Type: Working Paper
How to measure privacy-related consumer harm in merger analysis? : a critical reassessment of the EU Commission's merger control in data-driven markets
Working Paper, EUI LAW, 2018/13
DEUTSCHER, Elias, How to measure privacy-related consumer harm in merger analysis? : a critical reassessment of the EU Commission's merger control in data-driven markets, EUI LAW, 2018/13 - https://hdl.handle.net/1814/58064
Retrieved from Cadmus, EUI Research Repository
This study contributes to the current debate on how privacy concerns can and should be integrated into merger analysis. First, I contend that while competition authorities increasingly account for the role of personal data as a source of market power and entry barriers, privacy-related consumer harm still remains a blind spot in merger analysis. Second, I discuss how this analytical gap can be filled by mapping out three potential theories of privacy-related consumer harm: namely, privacy as an element of product quality, privacy as a feature of consumer choice, and privacy as non-monetary price. Third, and this is my major claim and contribution, this study proposes willingness-to-pay studies in the form of conjoint analysis as a methodology that enables competition authorities to quantify privacy-related consumer harm in monetary terms. In a fourth section, this study discusses potential objections to this approach.

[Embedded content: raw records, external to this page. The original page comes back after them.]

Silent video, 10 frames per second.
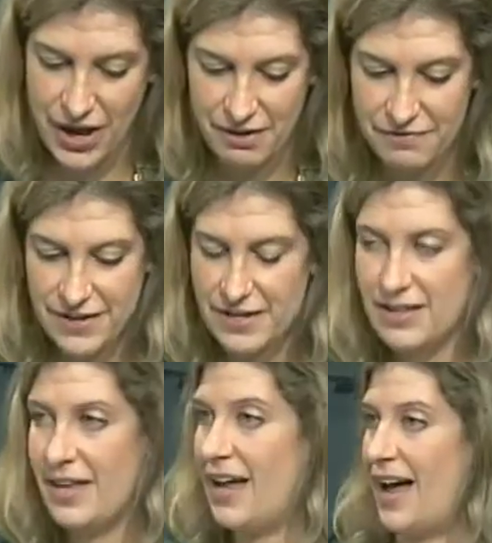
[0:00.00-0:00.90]

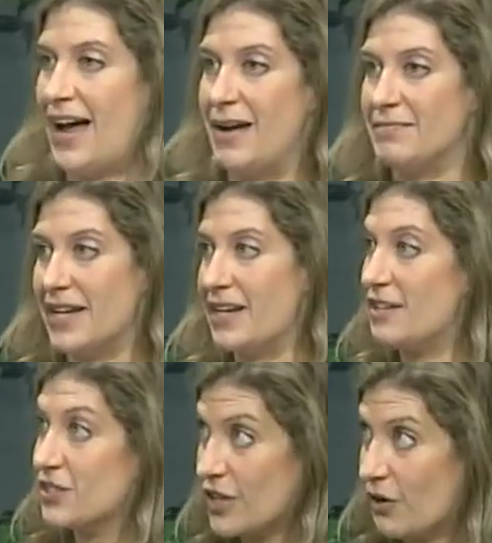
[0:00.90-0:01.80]
helpful, um,
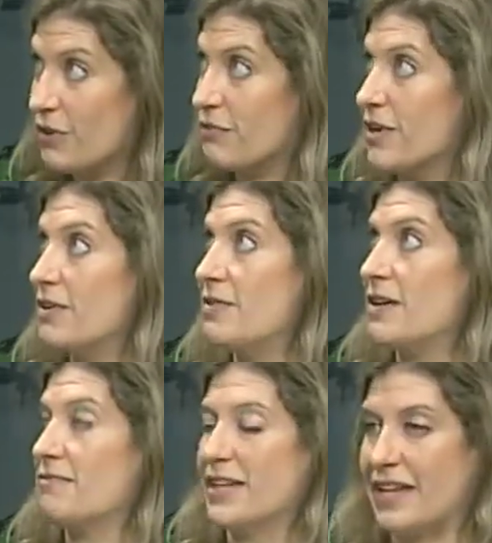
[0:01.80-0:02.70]
Danielle, to go through
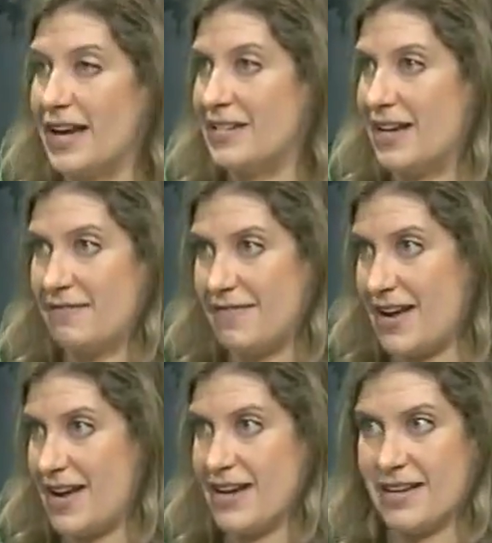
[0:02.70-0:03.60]
and really
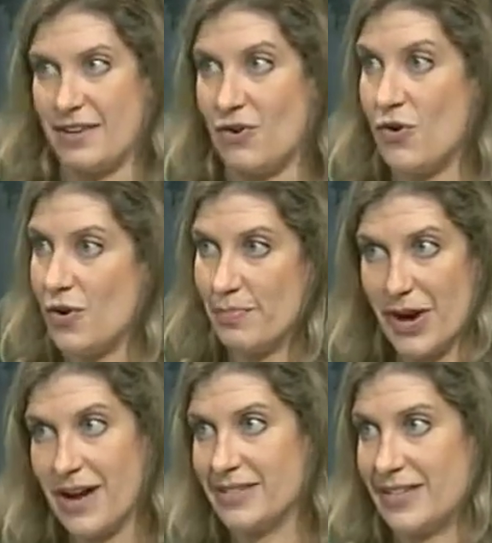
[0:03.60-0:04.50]
identify the whole
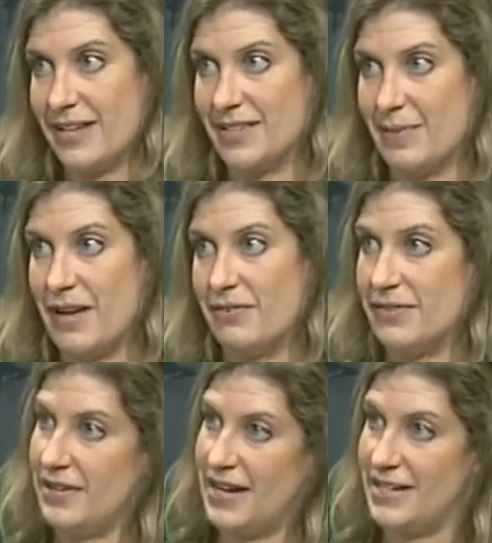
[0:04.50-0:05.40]
process about
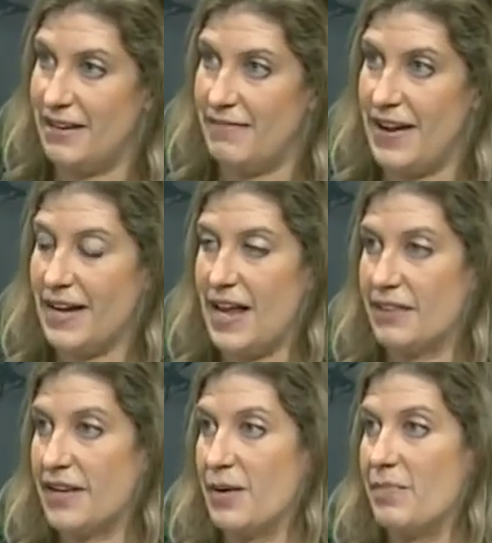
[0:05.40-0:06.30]
identifying a
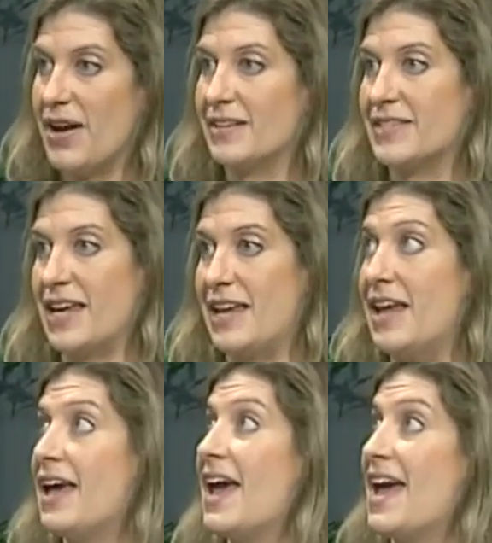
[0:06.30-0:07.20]
healthcare proxy,
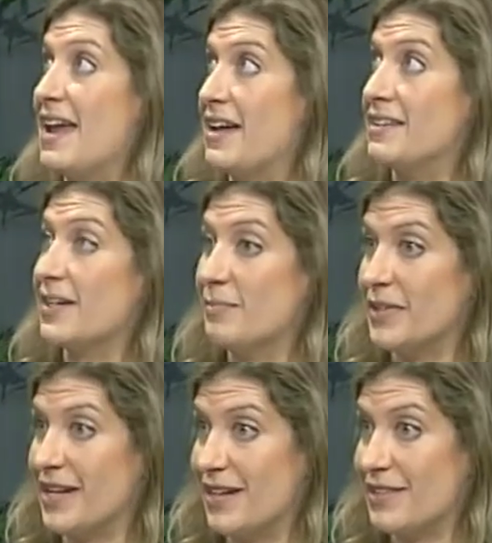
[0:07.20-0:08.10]
and
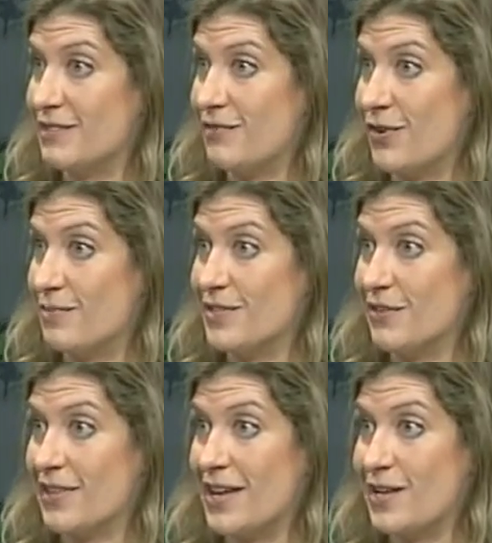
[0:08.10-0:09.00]
completing this form. So
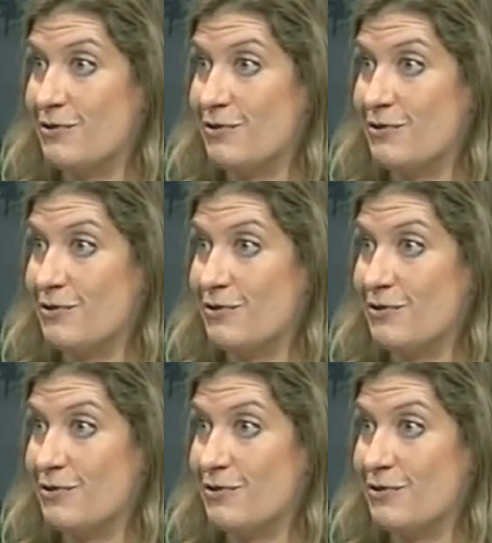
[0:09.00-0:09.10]
thank you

In so doing, it shows that the widespread opposition against the incorporation of privacy into merger analysis is based on a ‘privacy fallacy’. This ‘privacy fallacy’ derives from the erroneous assumption that deteriorations in the level of privacy protection as a consequence of a merger automatically amount to a breach of data-protection rules which should be addressed by data protection authorities, but which do not constitute an antitrust concern.